Stored dataset items
___
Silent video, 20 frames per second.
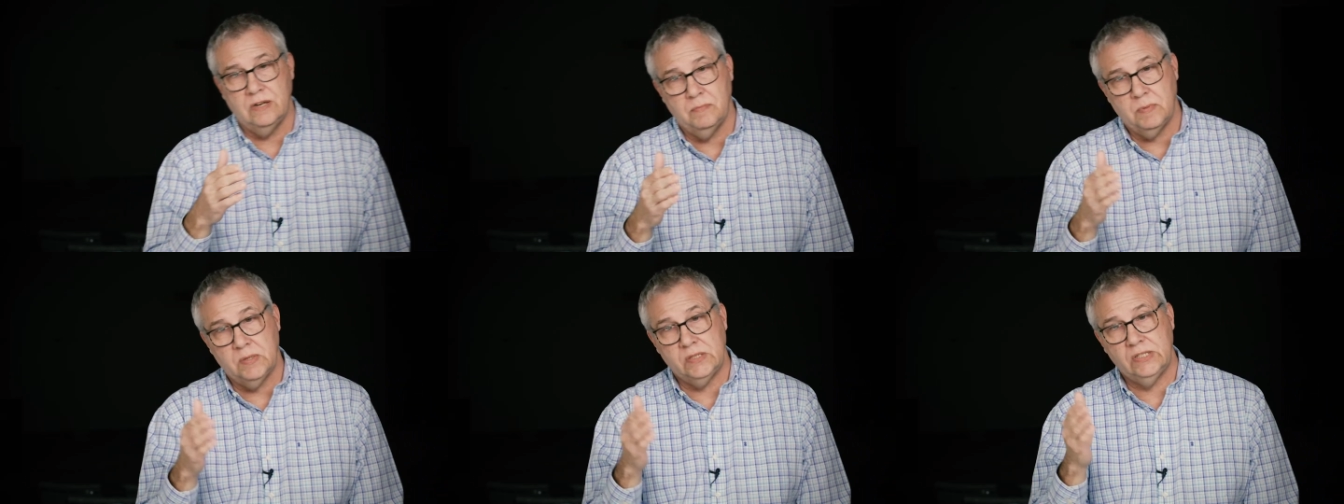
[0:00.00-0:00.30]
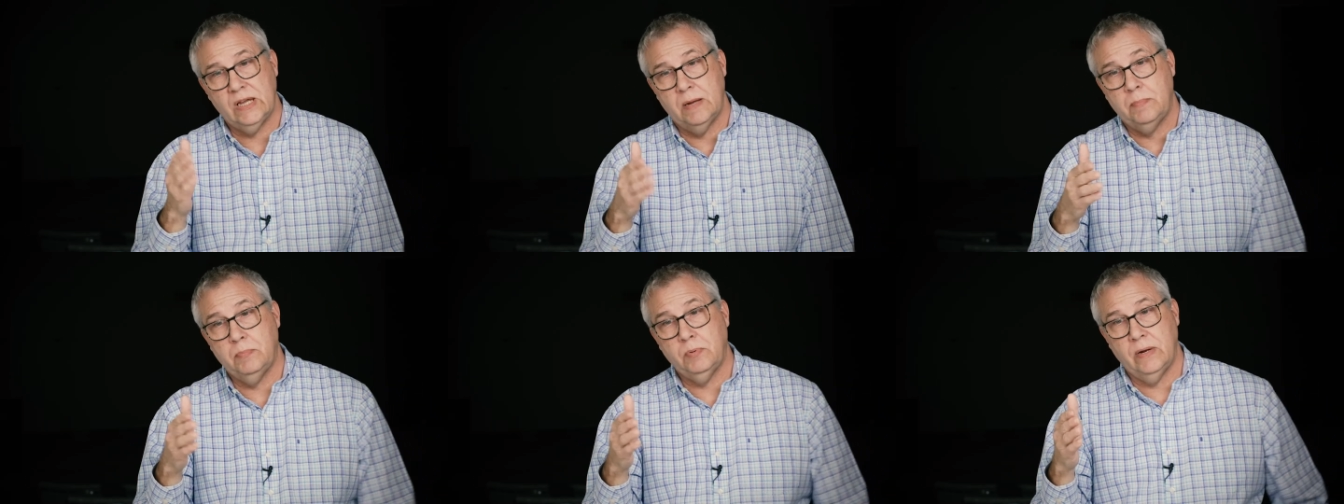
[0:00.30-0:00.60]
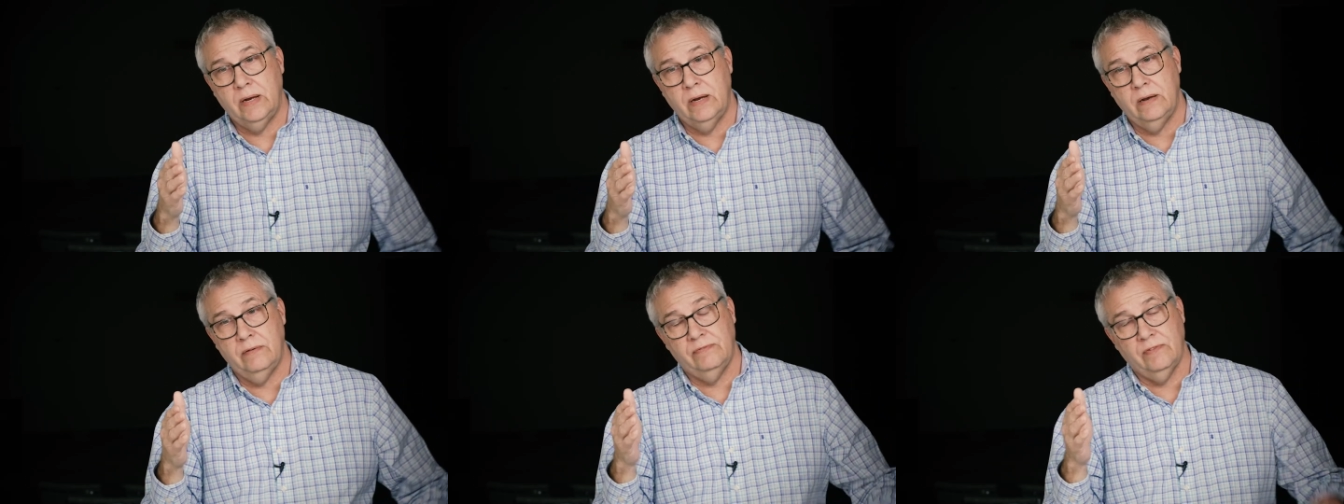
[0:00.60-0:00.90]
have been
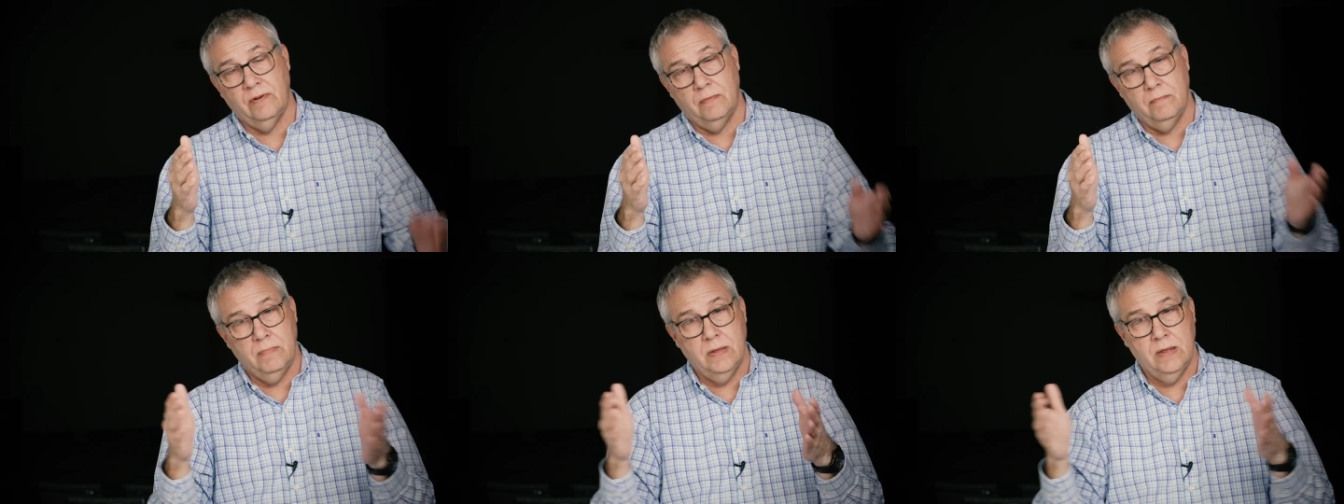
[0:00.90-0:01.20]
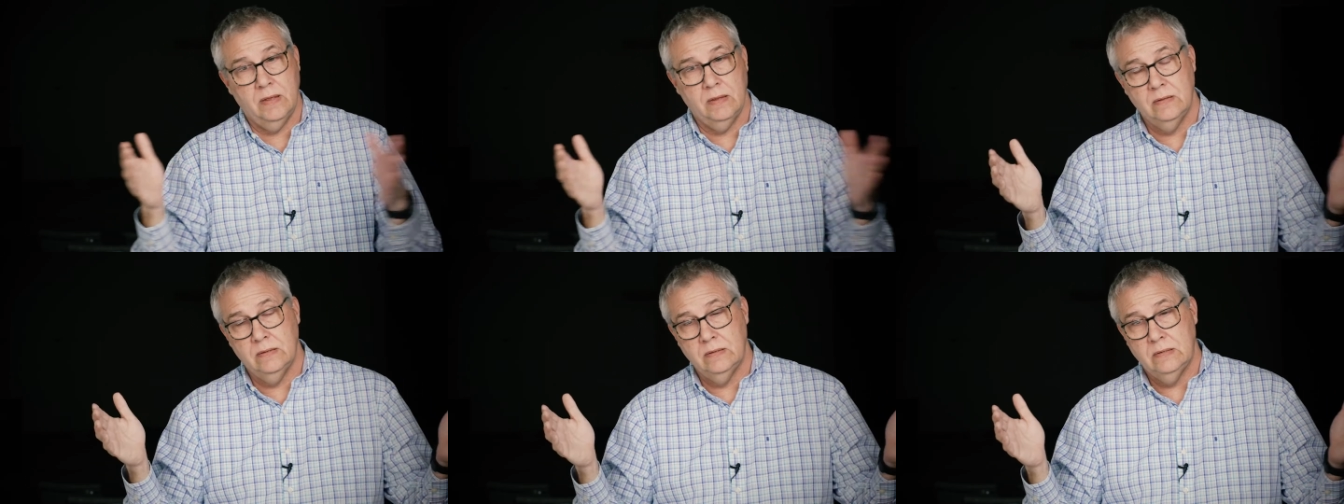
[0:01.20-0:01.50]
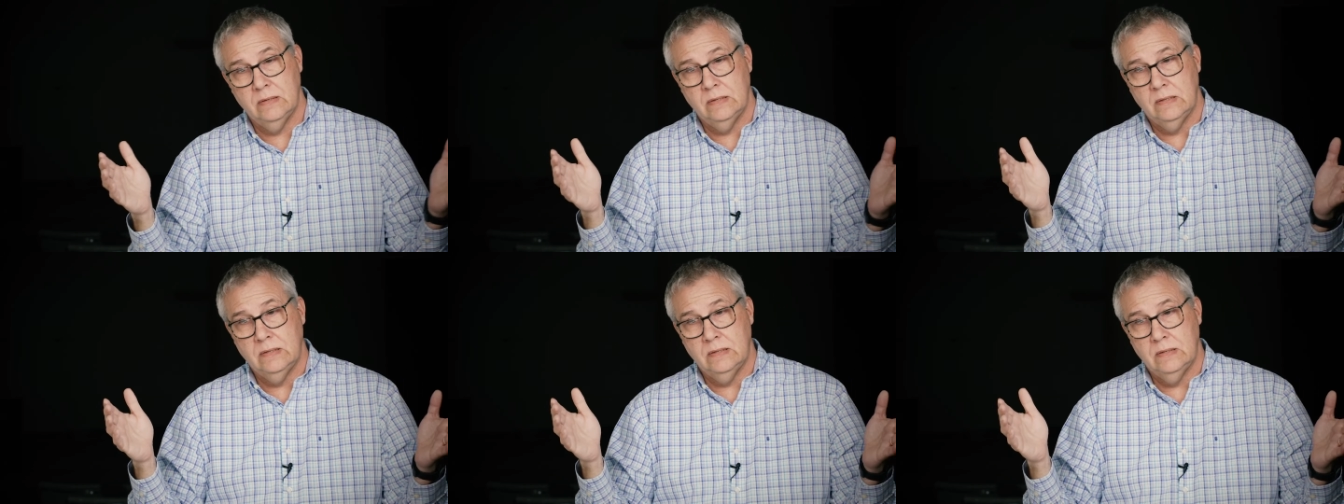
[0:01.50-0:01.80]
separated from,
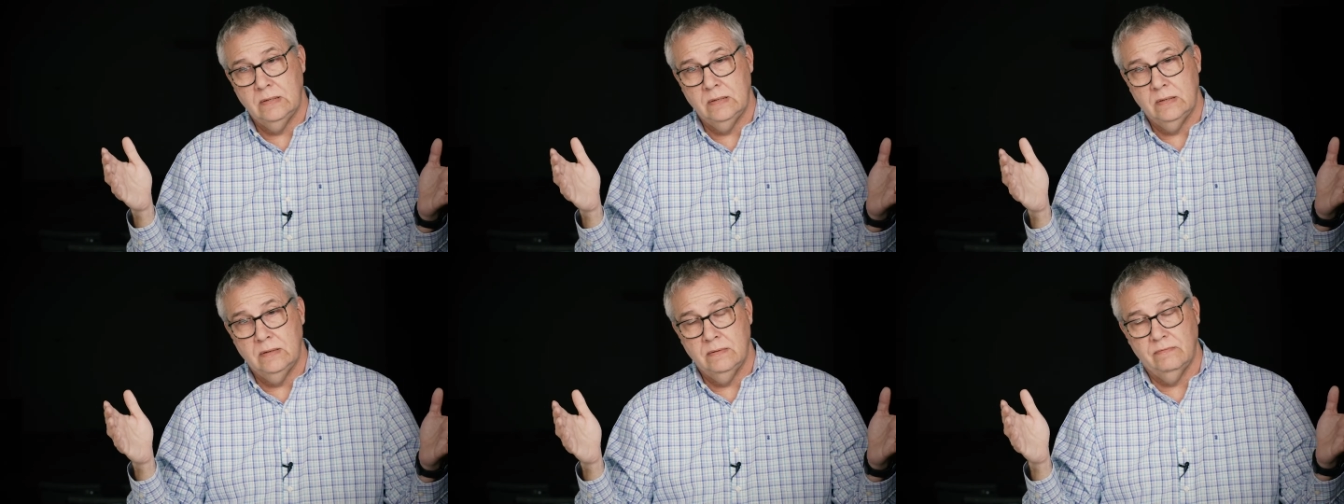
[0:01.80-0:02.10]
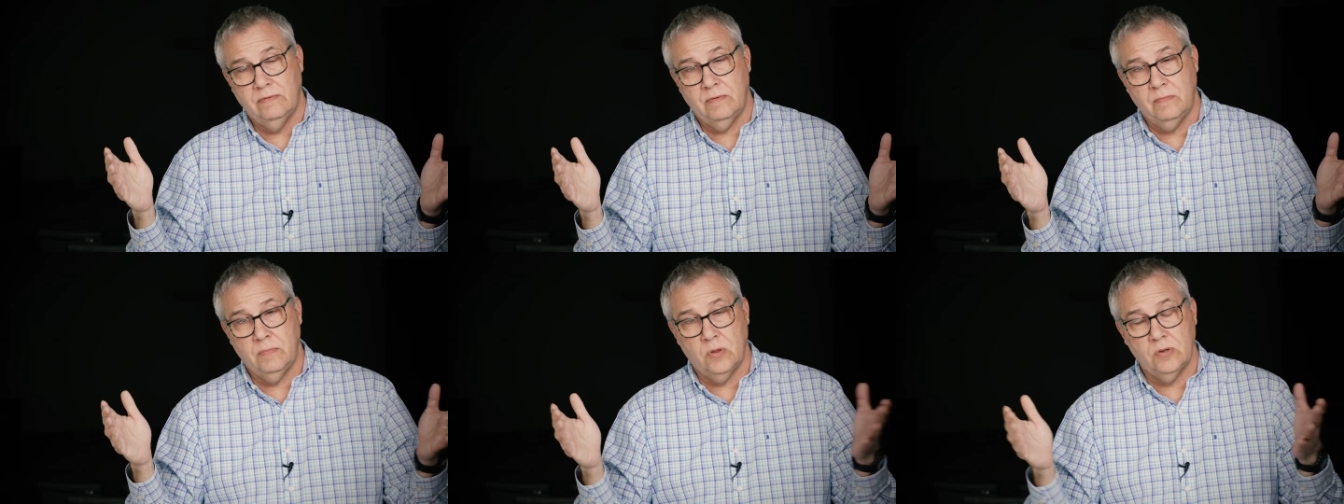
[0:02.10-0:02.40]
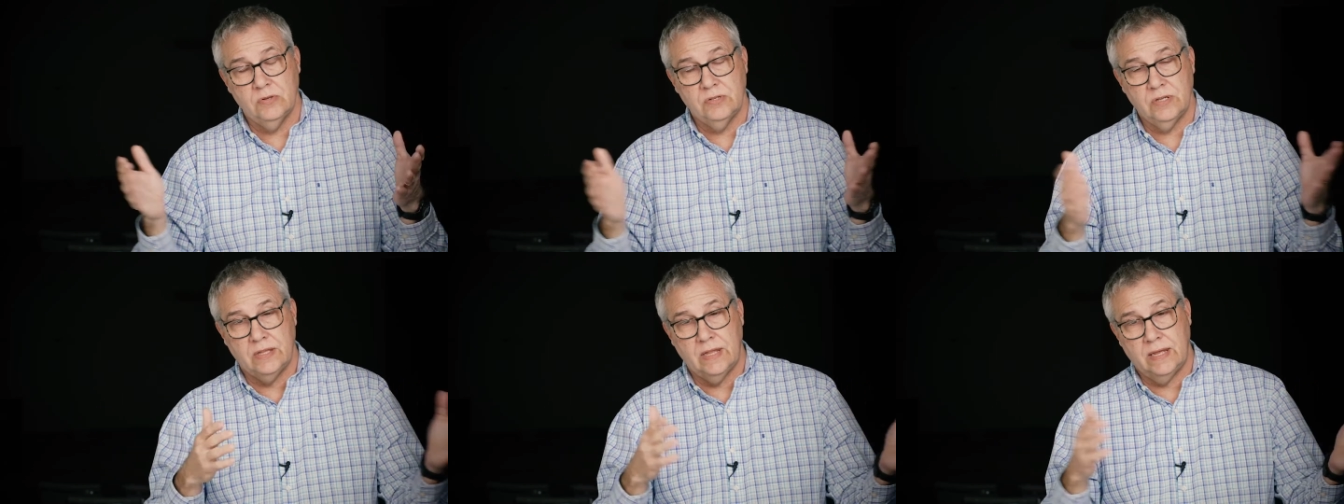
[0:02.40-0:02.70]
from
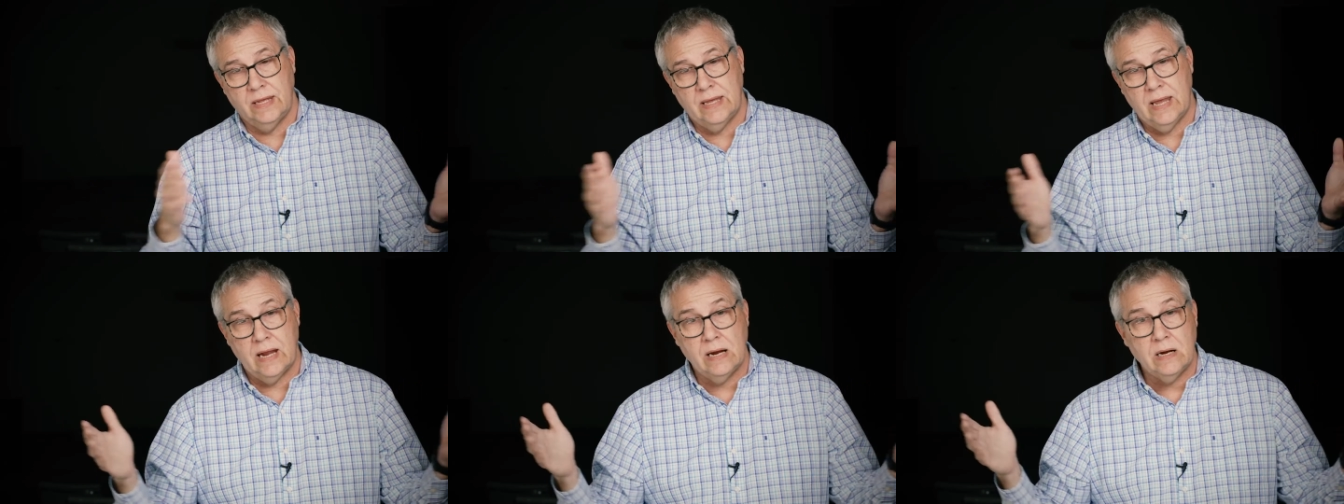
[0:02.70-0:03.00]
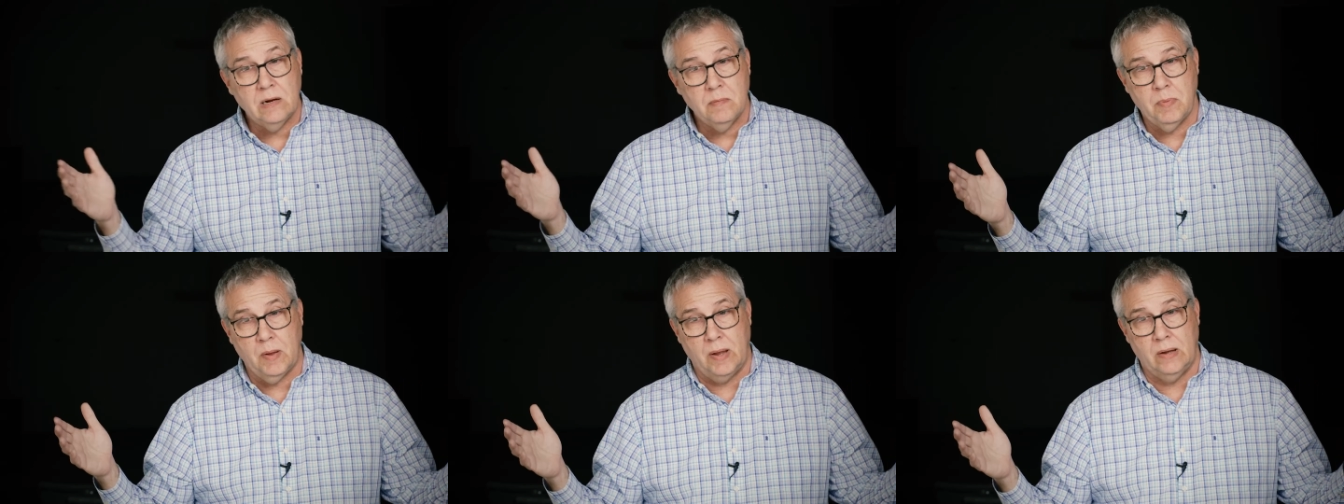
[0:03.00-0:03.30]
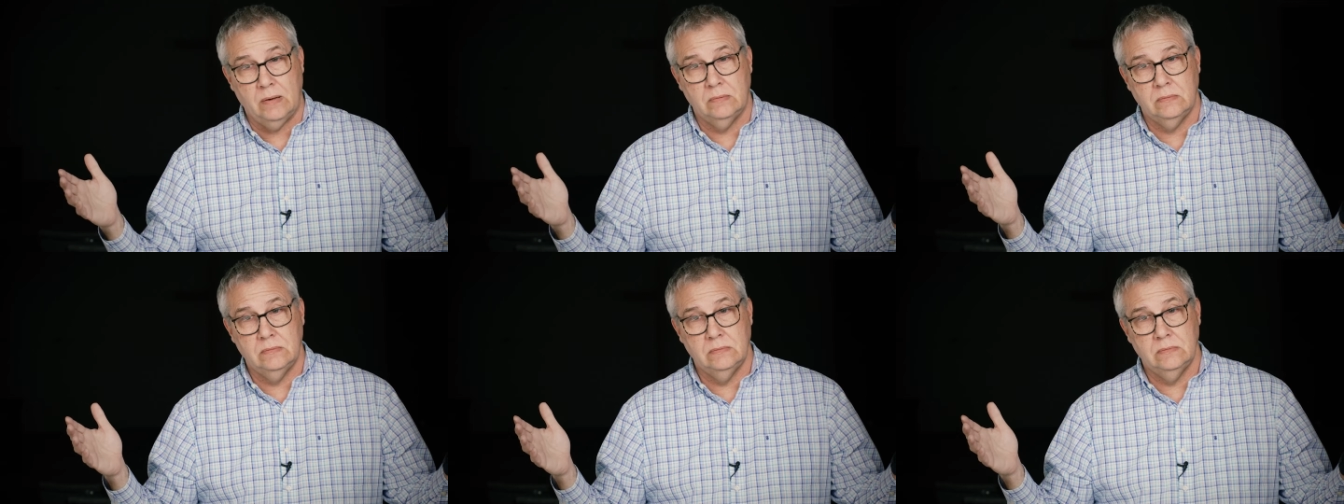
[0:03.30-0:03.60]
those that they care
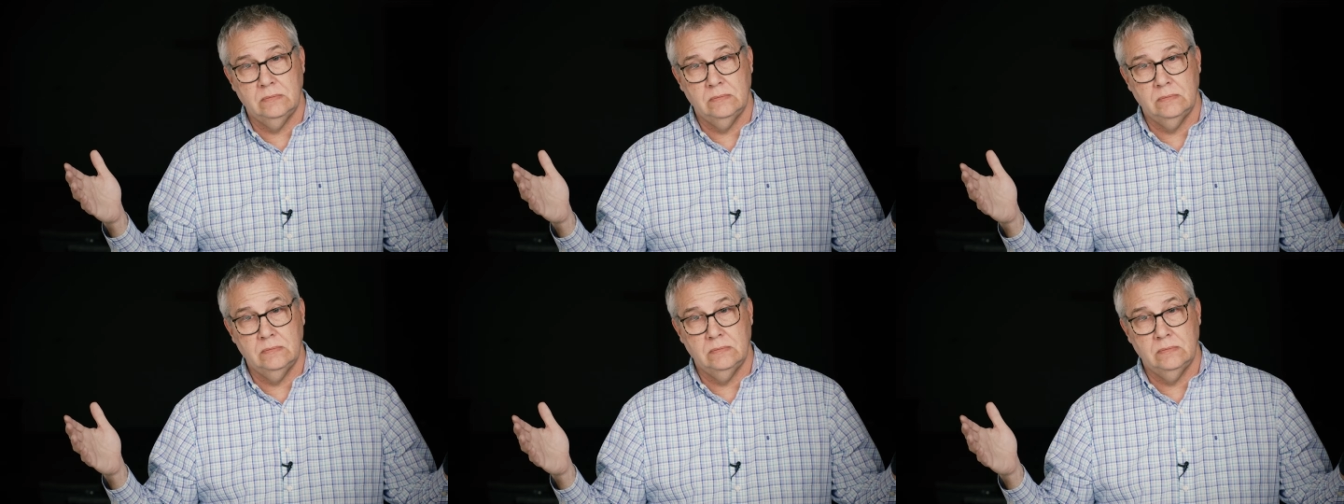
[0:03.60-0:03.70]
about.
___
Although the records contain pictures, your copy should hold only the text, reproduced exactly.

Silent video, 20 frames per second.
[0:00.00-0:00.30]
[0:00.30-0:00.60]
[0:00.60-0:00.90]
have been
[0:00.90-0:01.20]
[0:01.20-0:01.50]
[0:01.50-0:01.80]
separated from,
[0:01.80-0:02.10]
[0:02.10-0:02.40]
[0:02.40-0:02.70]
from
[0:02.70-0:03.00]
[0:03.00-0:03.30]
[0:03.30-0:03.60]
those that they care
[0:03.60-0:03.70]
about.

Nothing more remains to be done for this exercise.